Zerfallende Staaten überfordern den Westen

von Klaus Koch

Klaus Koch

Es gibt gute Gründe, den deutschen Militäreinsatz in Syrien abzulehnen. Wie schon bei den Einsätzen in Afghanistan, im Irak oder in Libyen fehlt auch dem Einsatz in Syrien eine überzeugende politische Strategie. Wenn der unwahrscheinliche Fall einträte, dass der sogenannte IS schnell besiegt würde, keiner wüsste, was mit den von den Terroristen besetzen Regionen geschehen soll. Würden sie an Assad zurückfallen, würde dort ein Kurdenstaat gebildet oder eine Schutzzone für die Bevölkerung unter internationalem Protektorat? Hinzu kommt, dass es gegensätzliche Interessen unter den Verbündeten gegen den IS gibt. Russland, die Türkei, die Armee Assads und der Westen sind sich im Ziel einig, den IS zu verdrängen: Was danach geschieht, sehen sie höchst unterschiedlich.

Es gäbe im Vorfeld von militärischen Einsätzen viel zu tun, um den IS zu schwächen.
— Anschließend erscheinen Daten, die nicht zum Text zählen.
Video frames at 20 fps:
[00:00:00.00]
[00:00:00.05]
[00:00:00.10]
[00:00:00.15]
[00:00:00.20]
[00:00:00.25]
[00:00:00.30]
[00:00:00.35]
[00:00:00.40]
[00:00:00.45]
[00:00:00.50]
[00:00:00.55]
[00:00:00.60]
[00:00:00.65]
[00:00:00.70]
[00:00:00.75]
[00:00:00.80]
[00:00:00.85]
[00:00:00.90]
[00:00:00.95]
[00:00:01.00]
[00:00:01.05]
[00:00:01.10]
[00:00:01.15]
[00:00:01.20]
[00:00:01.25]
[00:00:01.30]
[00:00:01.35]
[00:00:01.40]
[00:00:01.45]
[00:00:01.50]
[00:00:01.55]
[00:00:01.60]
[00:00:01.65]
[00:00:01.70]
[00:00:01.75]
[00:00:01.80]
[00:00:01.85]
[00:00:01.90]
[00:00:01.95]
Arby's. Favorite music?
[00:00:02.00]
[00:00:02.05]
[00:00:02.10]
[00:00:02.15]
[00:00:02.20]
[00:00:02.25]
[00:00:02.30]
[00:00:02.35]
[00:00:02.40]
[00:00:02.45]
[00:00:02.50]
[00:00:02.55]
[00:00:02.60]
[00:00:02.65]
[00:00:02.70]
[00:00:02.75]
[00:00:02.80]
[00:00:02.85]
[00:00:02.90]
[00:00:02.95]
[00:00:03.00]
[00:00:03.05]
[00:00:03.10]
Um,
Weder die Waffenlieferungen an die Terrorgruppe noch deren Geldströme werden bisher wirkungsvoll unterbunden. Und zur Wahrhaftigkeit in der Debatte gehört auch, dass Deutschland als Kriegspartei nun noch stärker in den Fokus der Terroristen rückt. Auf mindestens zehn Jahre hat Außenminister Walter Steinmeier die Kriegszeit in Syrien veranschlagt. Viel Zeit für die Propagandisten des Terrors, das westliche Engagement als modernen Kreuzzug gegen den Islam anzuprangern und so die Ideen des islamistischen Terrors in den Köpfen vieler Menschen in vielen Ländern entstehen zu lassen. Auch dagegen gibt es keine überzeugende Strategie. Es ist ein Desaster, aber die westlichen Staaten sind überfordert, wenn es um den Umgang mit zerfallenden Staaten geht.
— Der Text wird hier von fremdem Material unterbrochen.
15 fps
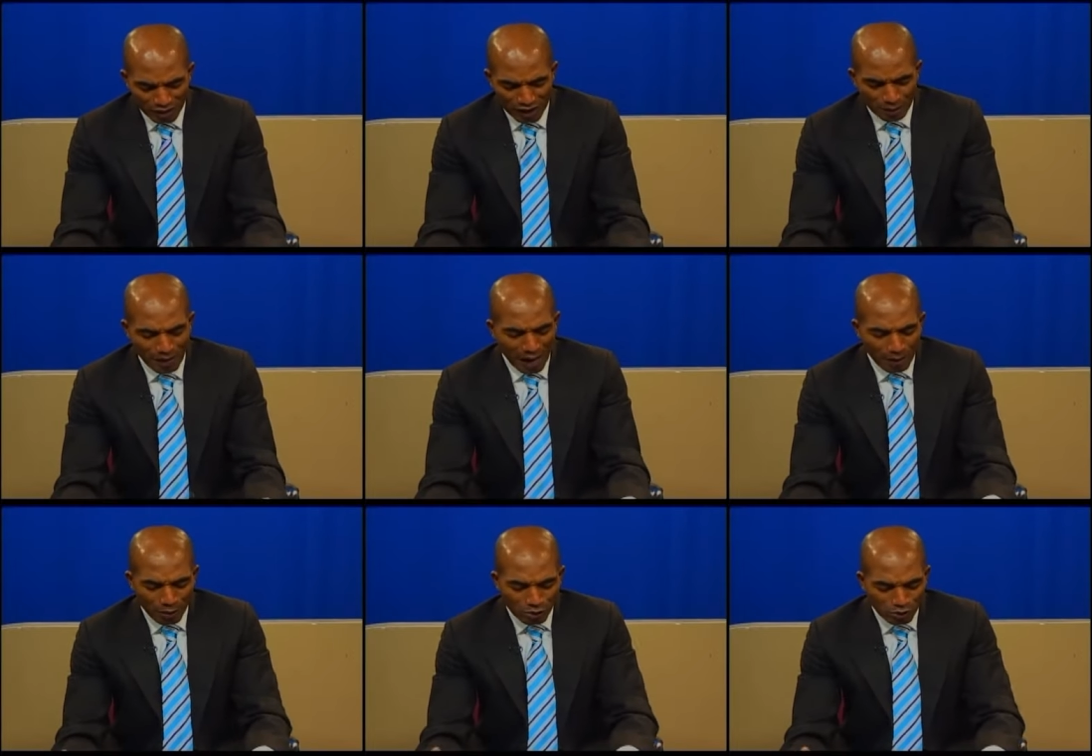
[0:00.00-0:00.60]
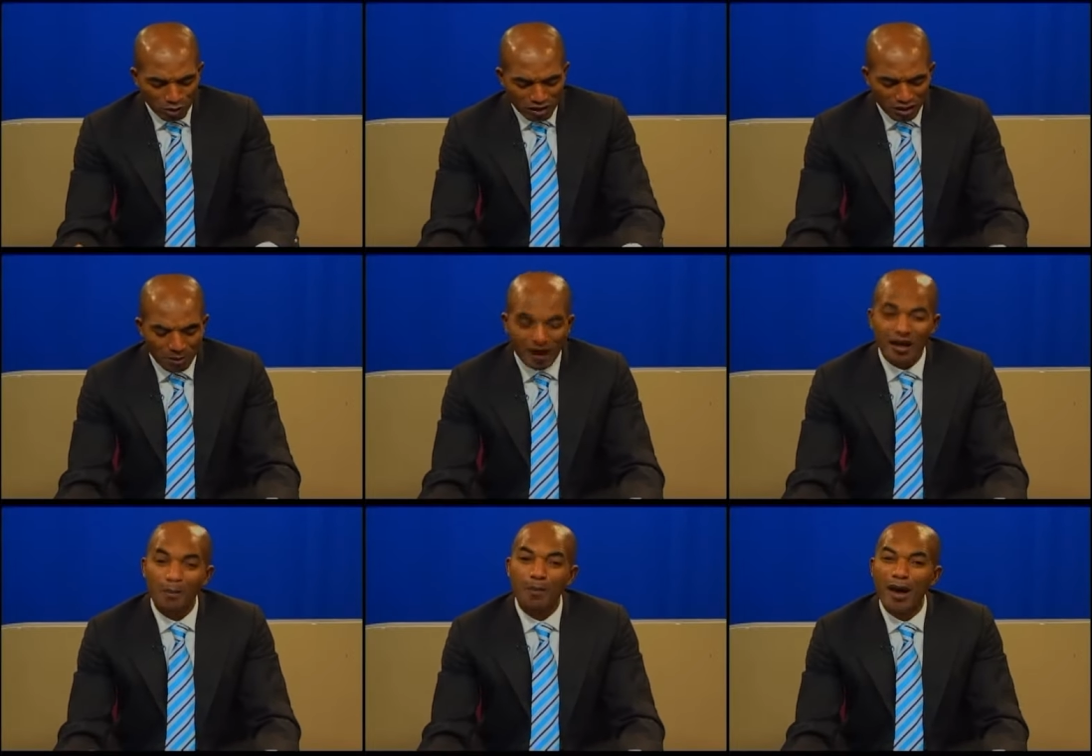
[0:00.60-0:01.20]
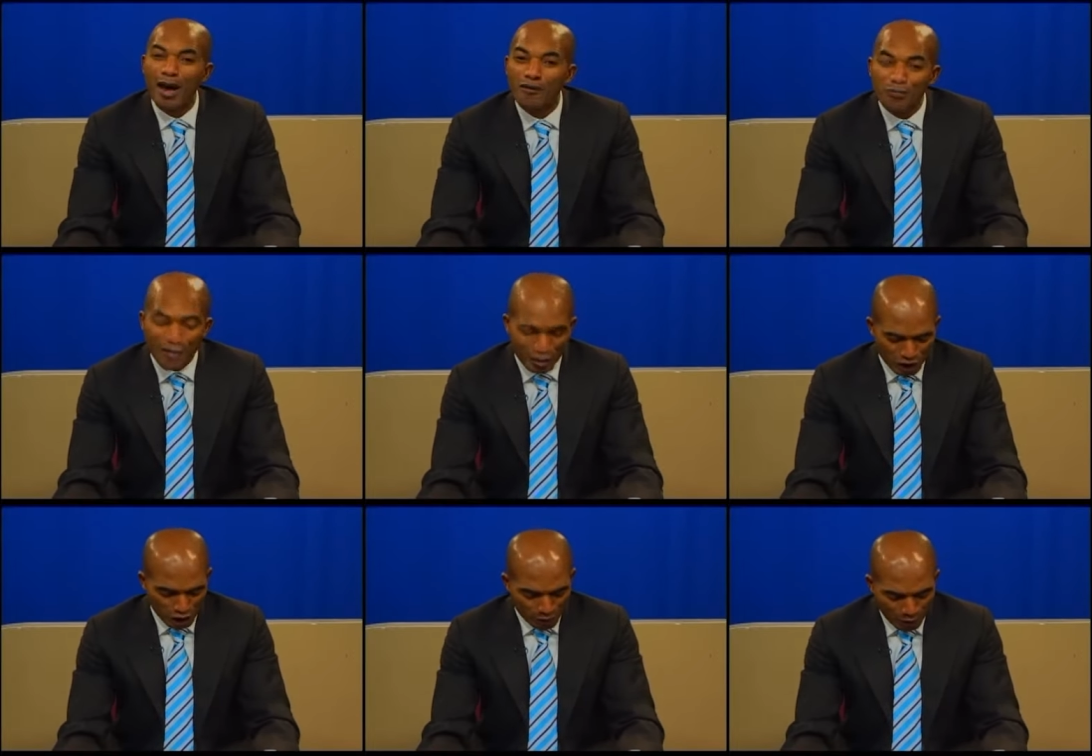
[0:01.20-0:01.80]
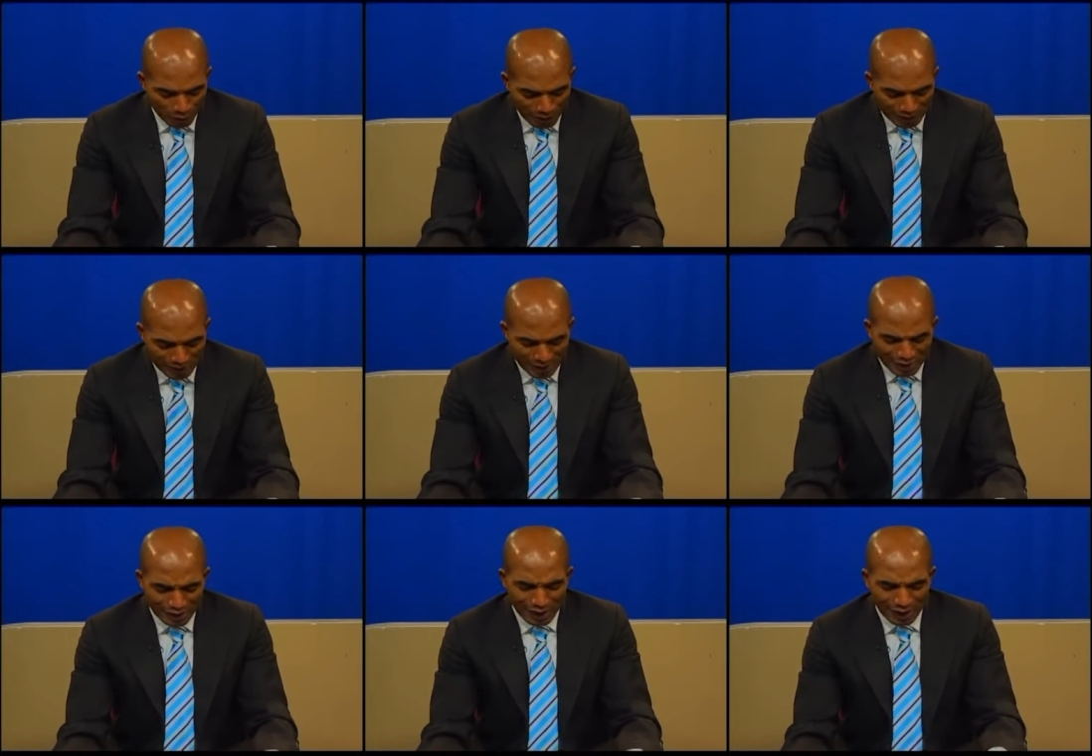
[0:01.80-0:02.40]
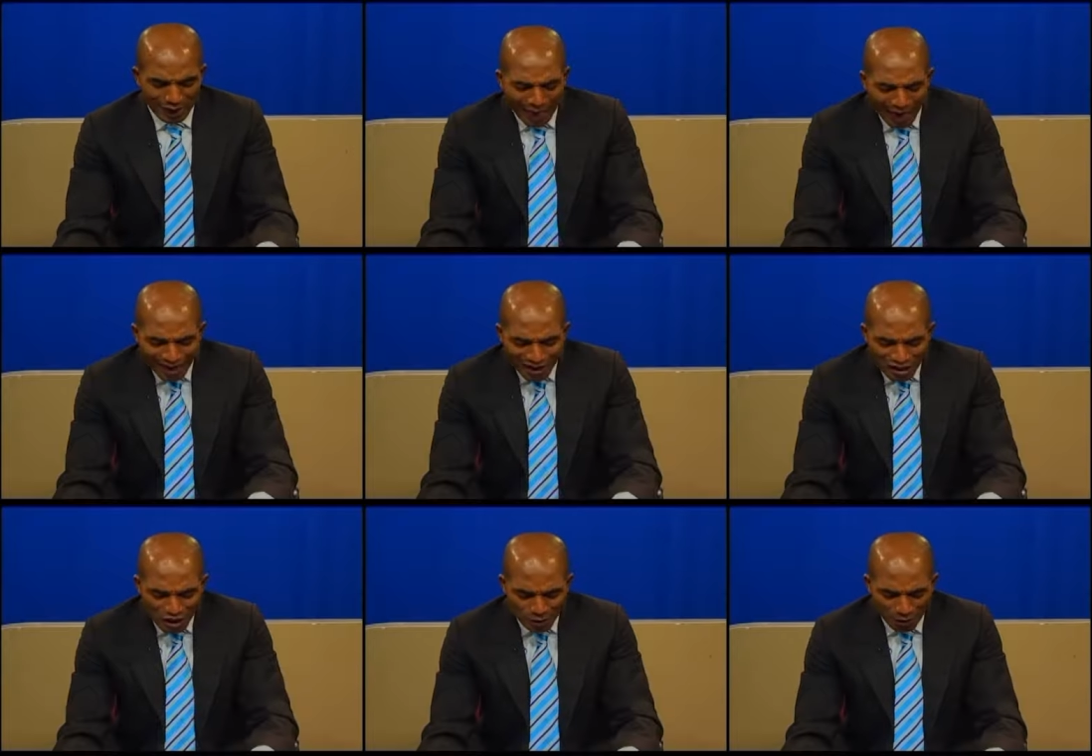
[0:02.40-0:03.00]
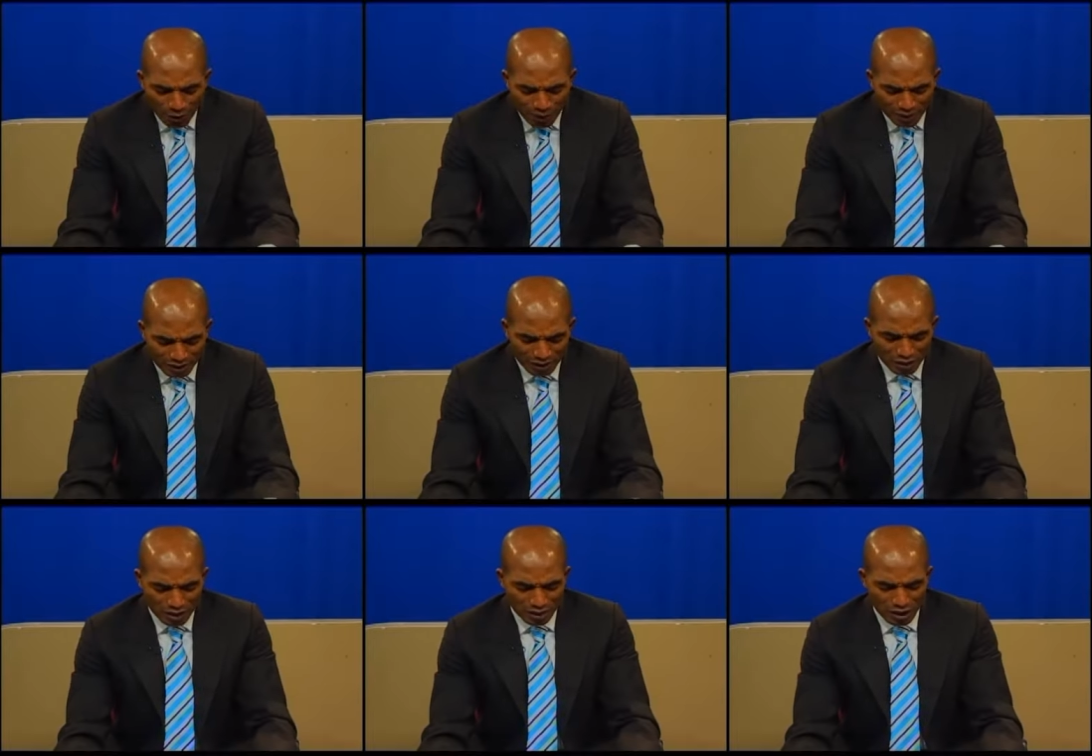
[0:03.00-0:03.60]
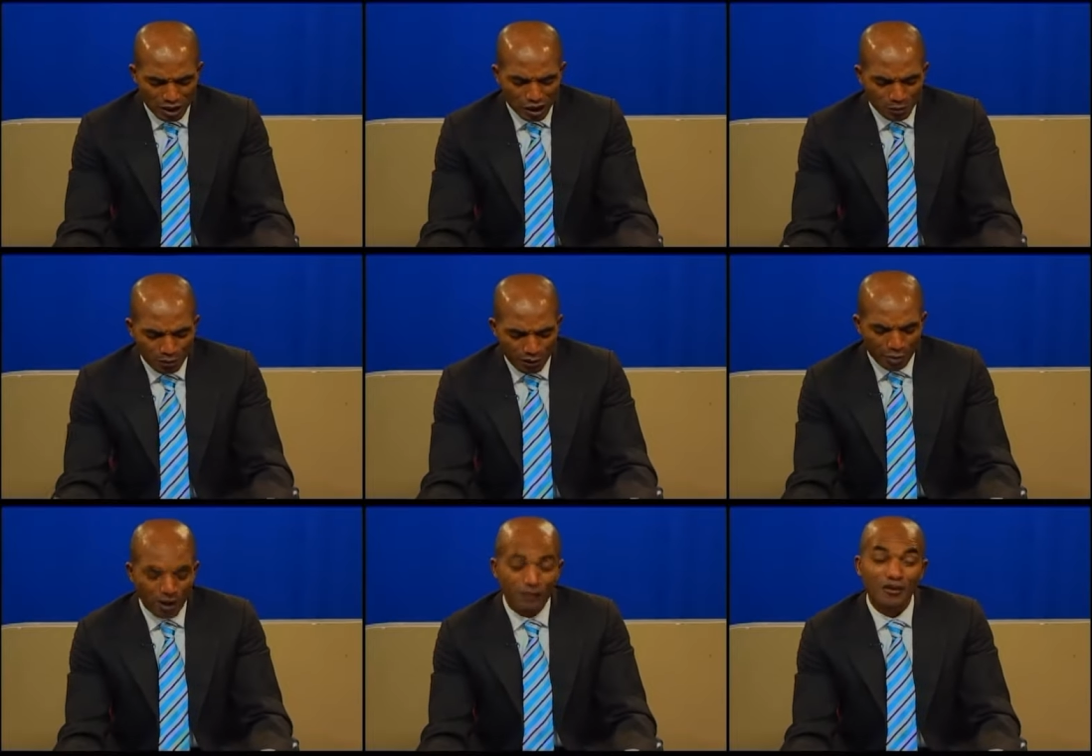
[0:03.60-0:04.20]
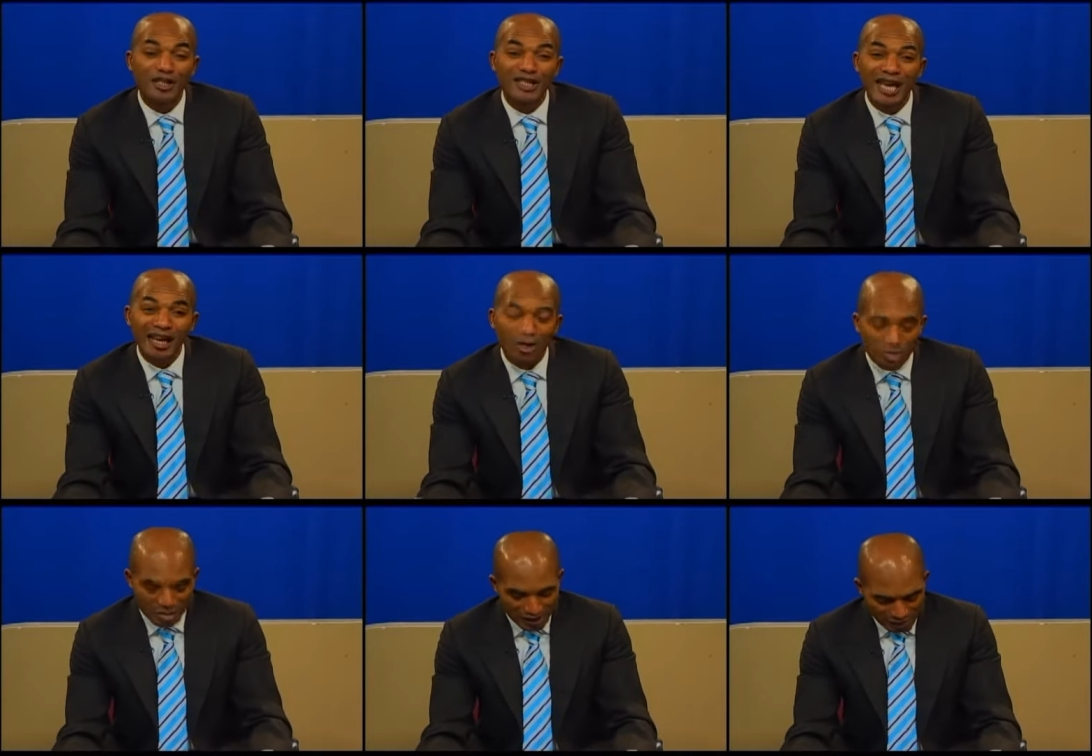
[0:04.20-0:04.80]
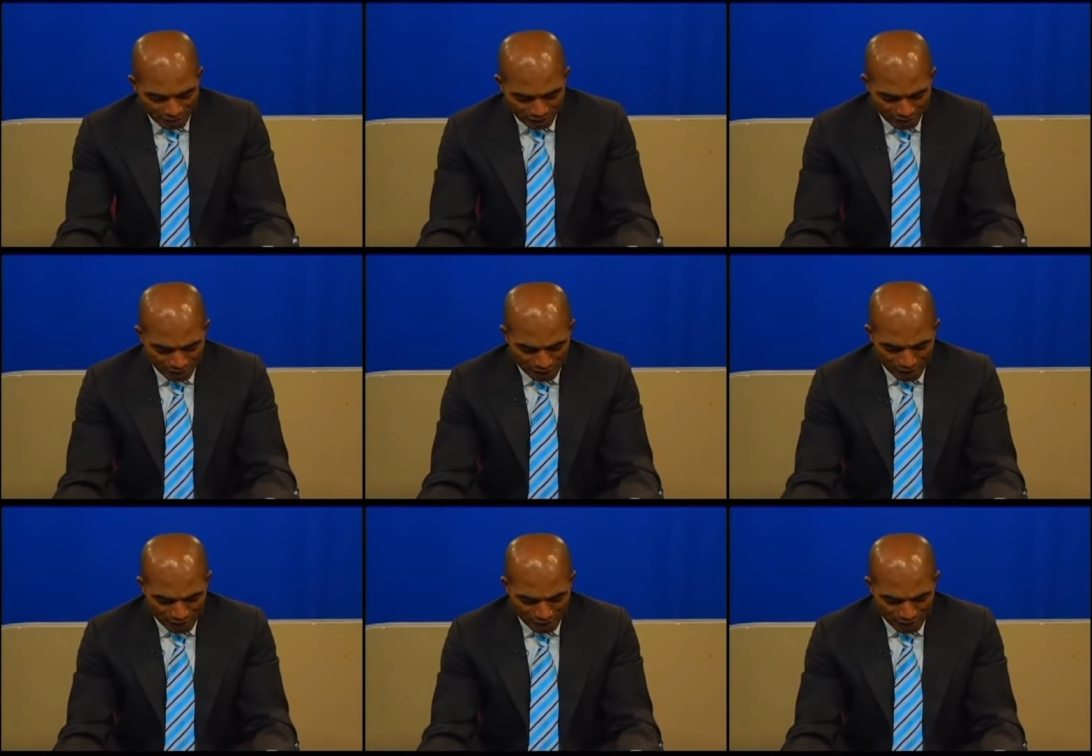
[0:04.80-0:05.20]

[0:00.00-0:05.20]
The Bible talks about the perverse spirit, the lying spirit, the spirit of jealousy,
Trotz all dieser Argumente hat Deutschland keine andere Wahl, als sich an dem militärischen Engagement zu beteiligen. Es ist noch kein Menschenleben her, da waren Deutschland und Frankreich aufs Blut verfeindet. Zwischen den beiden Ländern ist inzwischen eine grandiose Freundschaft gewachsen. Und wenn der Freund um Hilfe bittet, kann sich Deutschland nicht kopfschüttelnd in die Ecke stellen. Lange genug haben viele Länder dem Konflikt in Syrien zugeschaut in der Hoffnung, er werde sich von selbst erledigen. Doch der Krieg hört nicht auf, er kommt – in Gestalt von Flüchtlingen – zu uns. Und damit spaltet er die Europäische Gemeinschaft und ihre Gesellschaften. Das ist ein Sieg für den Terror.

Angesichts der verheerenden Folgen, die der Verlust von Staatlichkeit im Nahen und Mittleren Osten hat, müssen die westlichen Länder auf den Zustand ihrer Staaten achtgeben. Politikverdruss, Verschwörungstheorien und politischer Populismus nagen auch an den Grundfesten der staatlichen Verfassung Deutschlands. Wer aber gegen die Barbarei und für Menschlichkeit, Pluralismus und Demokratie Krieg führt, muss diese Werte im eigenen Land hochhalten. Sonst ist dieser Krieg nicht zu gewinnen.